▶ **Exercise aim**
Copy the lines running from the one that contains "[40:03.16-40:04.16]" to the end of the entries below, exactly and with no pictures.

▶ **The records**

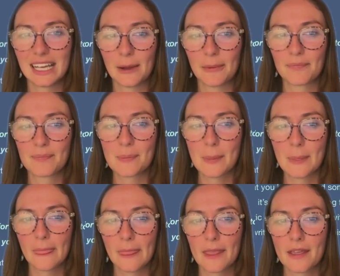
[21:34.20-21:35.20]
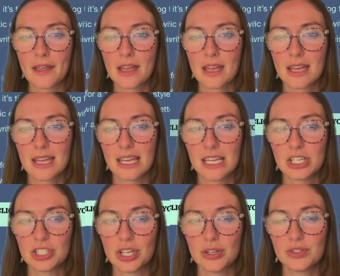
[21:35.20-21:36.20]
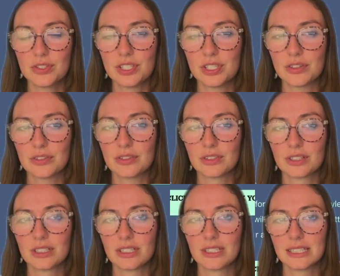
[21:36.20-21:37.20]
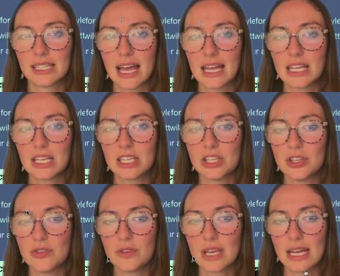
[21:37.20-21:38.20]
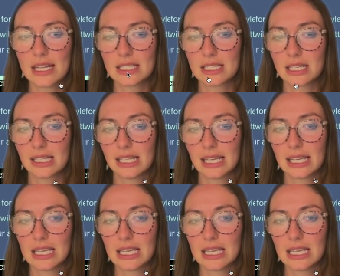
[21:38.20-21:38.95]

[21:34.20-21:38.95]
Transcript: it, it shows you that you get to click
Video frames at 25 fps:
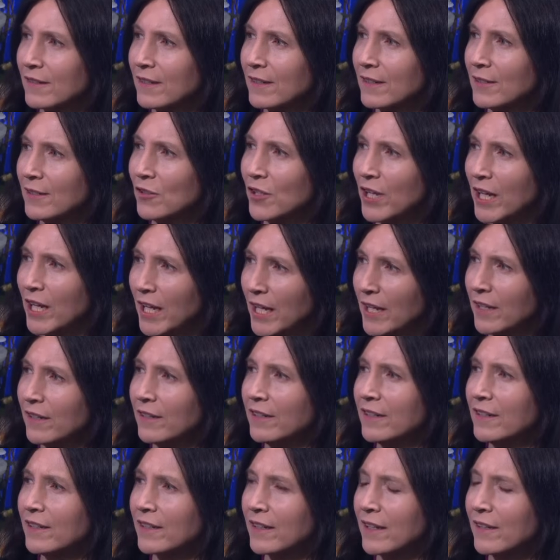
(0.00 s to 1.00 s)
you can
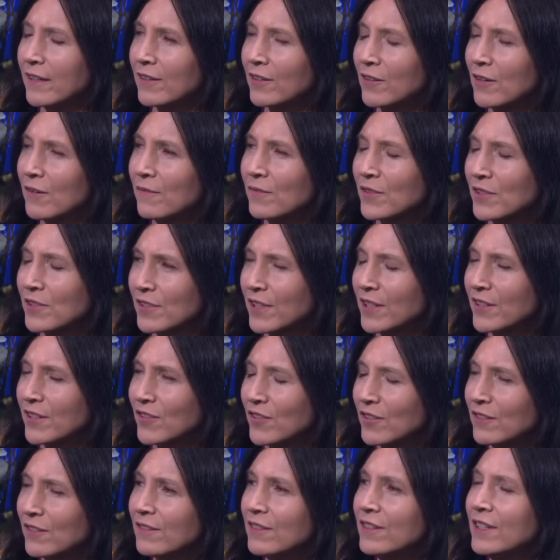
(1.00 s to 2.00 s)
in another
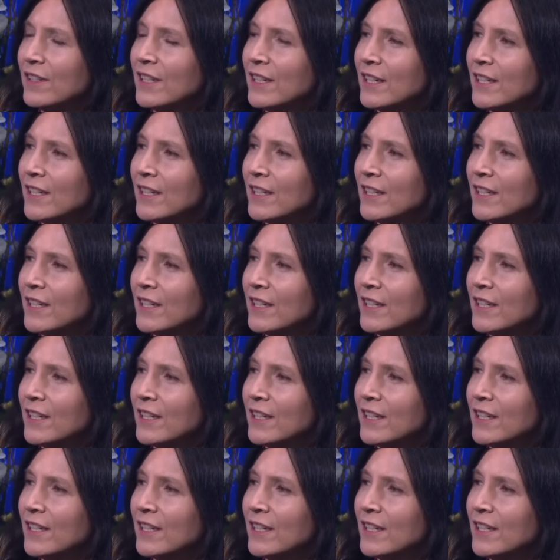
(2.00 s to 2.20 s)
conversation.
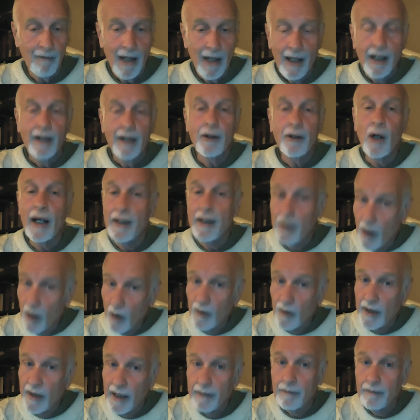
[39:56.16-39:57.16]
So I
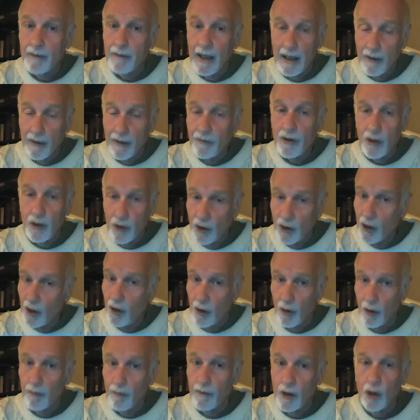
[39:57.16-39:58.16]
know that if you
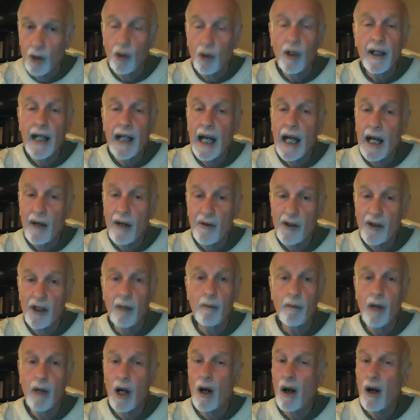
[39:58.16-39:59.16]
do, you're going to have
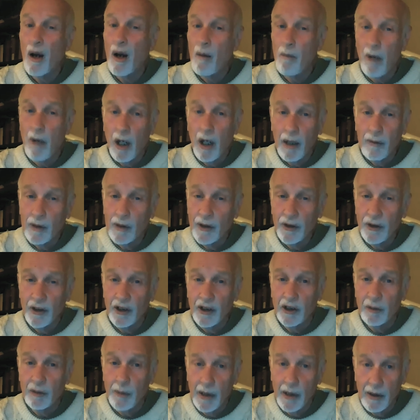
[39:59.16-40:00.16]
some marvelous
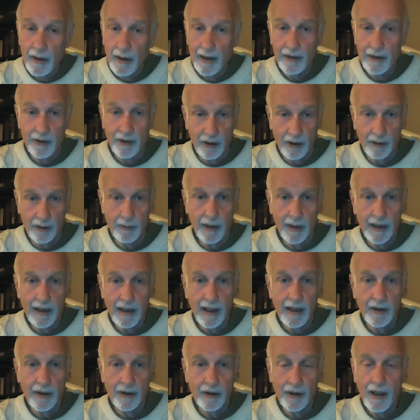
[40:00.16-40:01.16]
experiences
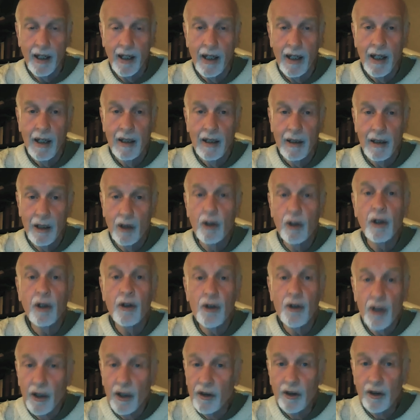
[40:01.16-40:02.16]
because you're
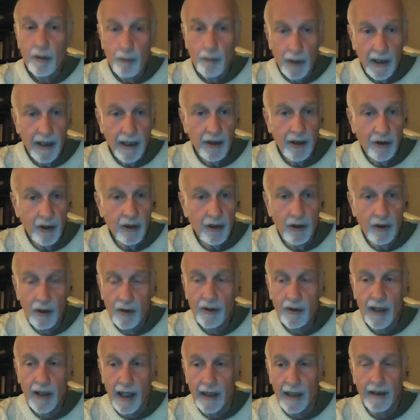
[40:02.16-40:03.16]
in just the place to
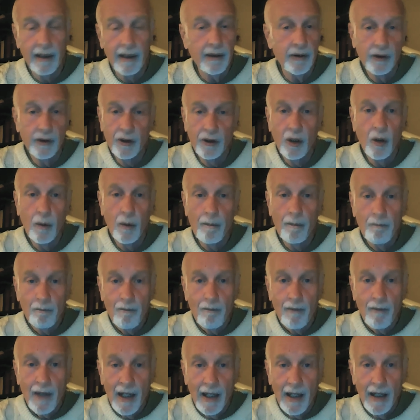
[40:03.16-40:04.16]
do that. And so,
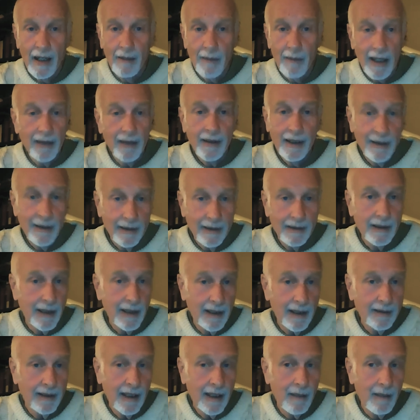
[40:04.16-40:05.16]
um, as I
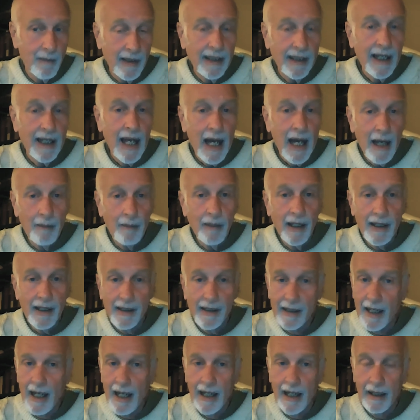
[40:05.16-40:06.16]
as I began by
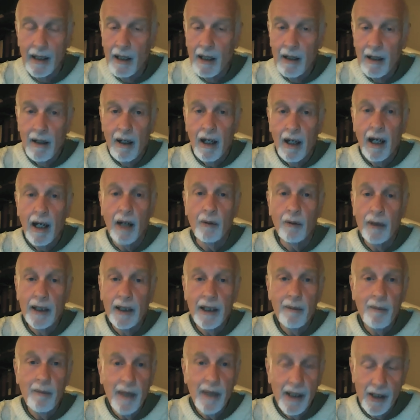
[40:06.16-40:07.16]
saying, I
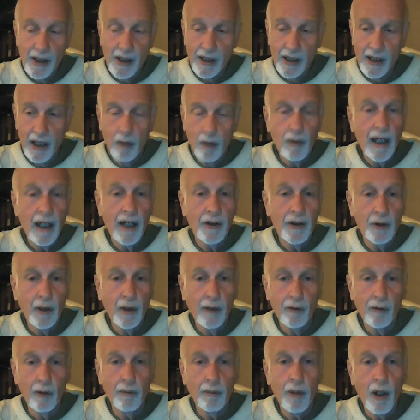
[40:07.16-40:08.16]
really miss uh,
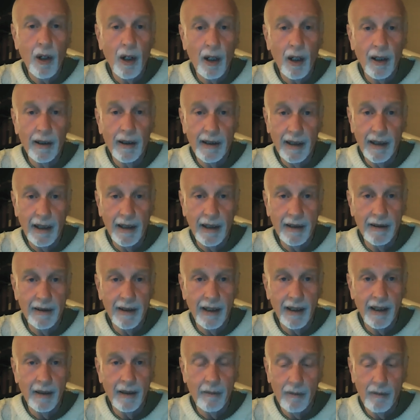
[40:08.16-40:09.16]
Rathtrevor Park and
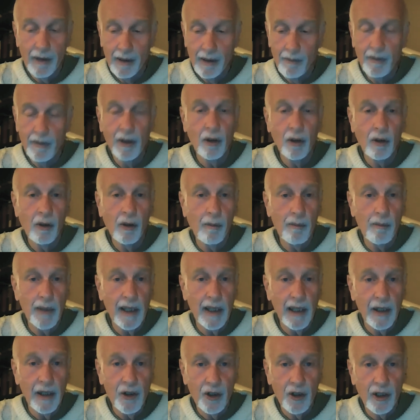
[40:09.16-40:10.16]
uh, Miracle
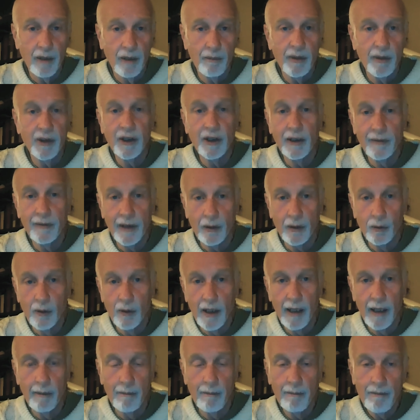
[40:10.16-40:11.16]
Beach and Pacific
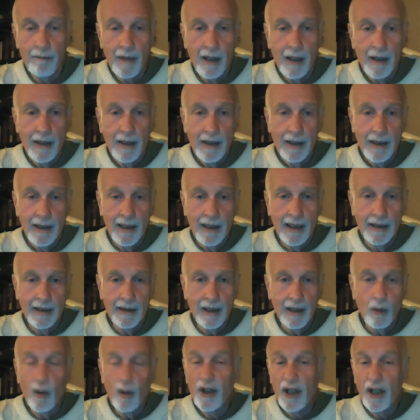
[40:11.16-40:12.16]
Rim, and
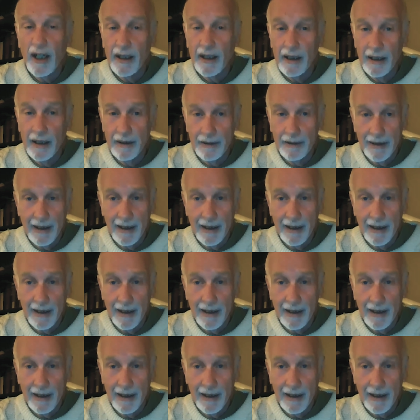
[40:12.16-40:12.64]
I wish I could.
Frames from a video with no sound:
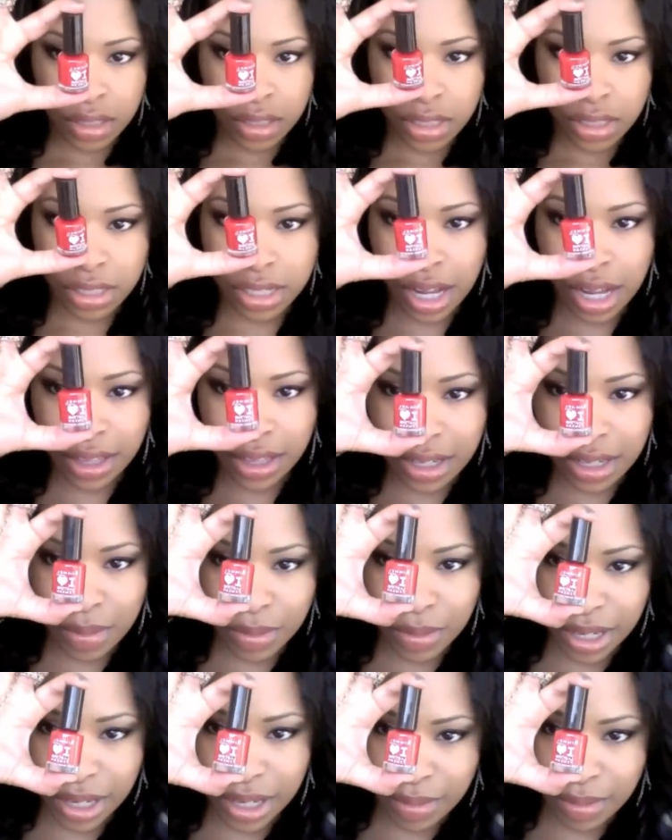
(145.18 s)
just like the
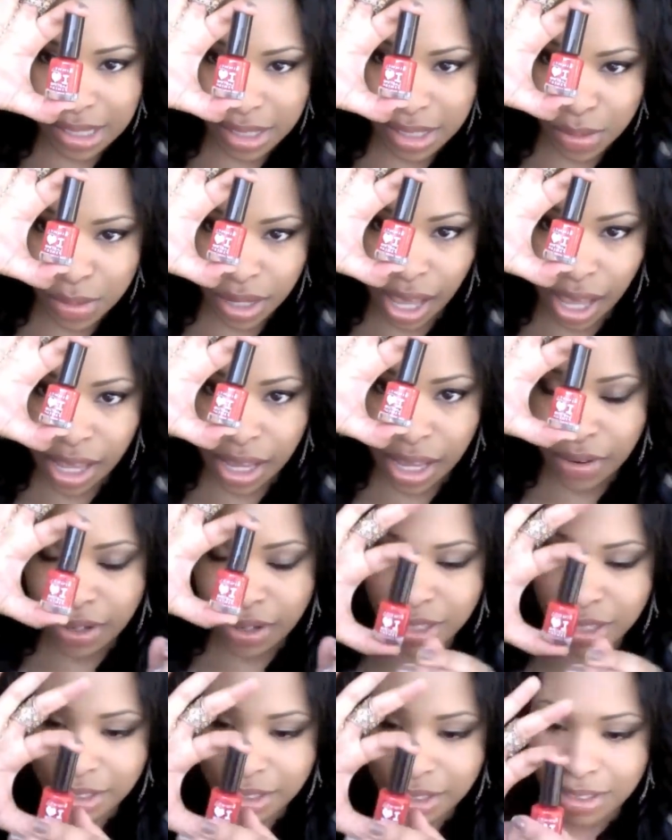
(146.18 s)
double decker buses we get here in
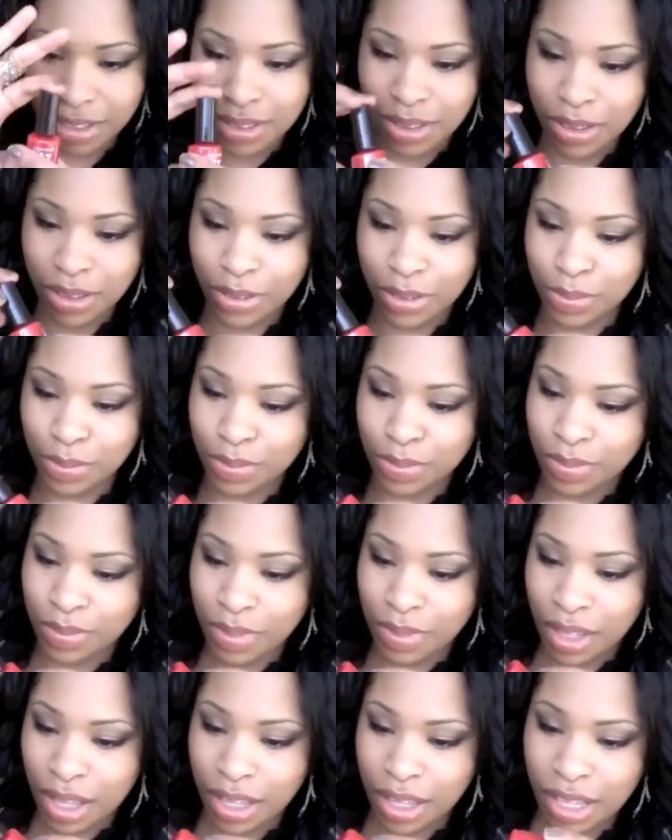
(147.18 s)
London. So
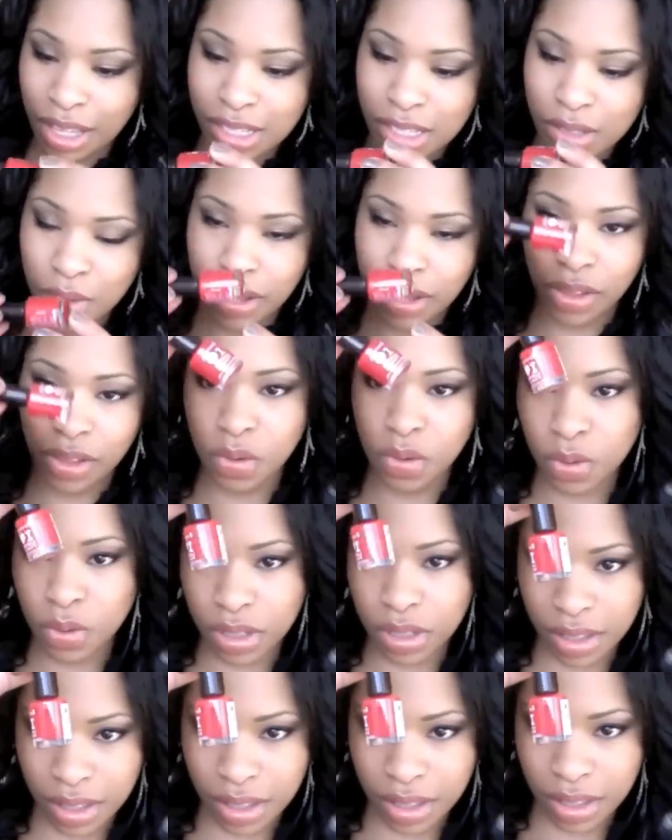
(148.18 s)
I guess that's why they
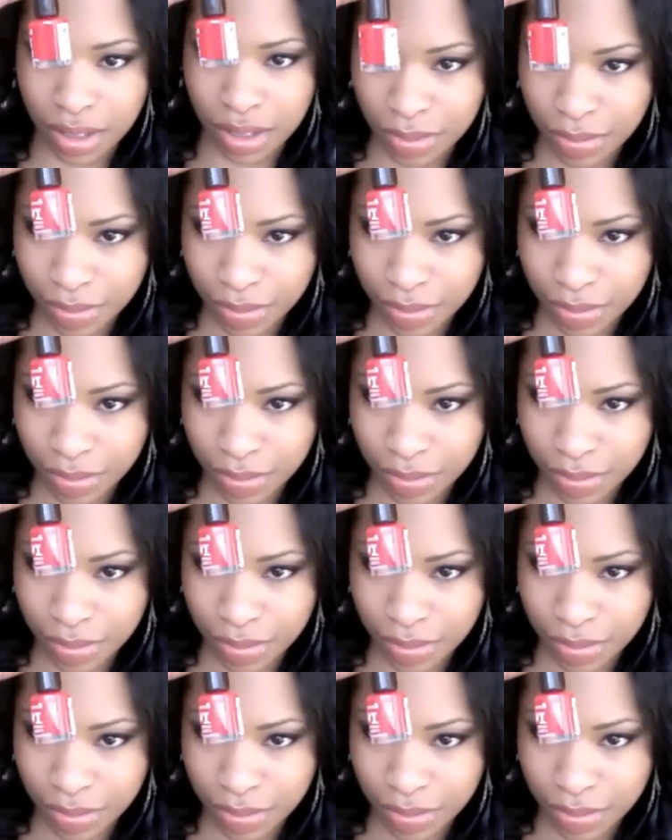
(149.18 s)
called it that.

▶ **Output for this task**
[40:03.16-40:04.16]
do that. And so,
[40:04.16-40:05.16]
um, as I
[40:05.16-40:06.16]
as I began by
[40:06.16-40:07.16]
saying, I
[40:07.16-40:08.16]
really miss uh,
[40:08.16-40:09.16]
Rathtrevor Park and
[40:09.16-40:10.16]
uh, Miracle
[40:10.16-40:11.16]
Beach and Pacific
[40:11.16-40:12.16]
Rim, and
[40:12.16-40:12.64]
I wish I could.
Frames from a video with no sound:
(145.18 s)
just like the
(146.18 s)
double decker buses we get here in
(147.18 s)
London. So
(148.18 s)
I guess that's why they
(149.18 s)
called it that.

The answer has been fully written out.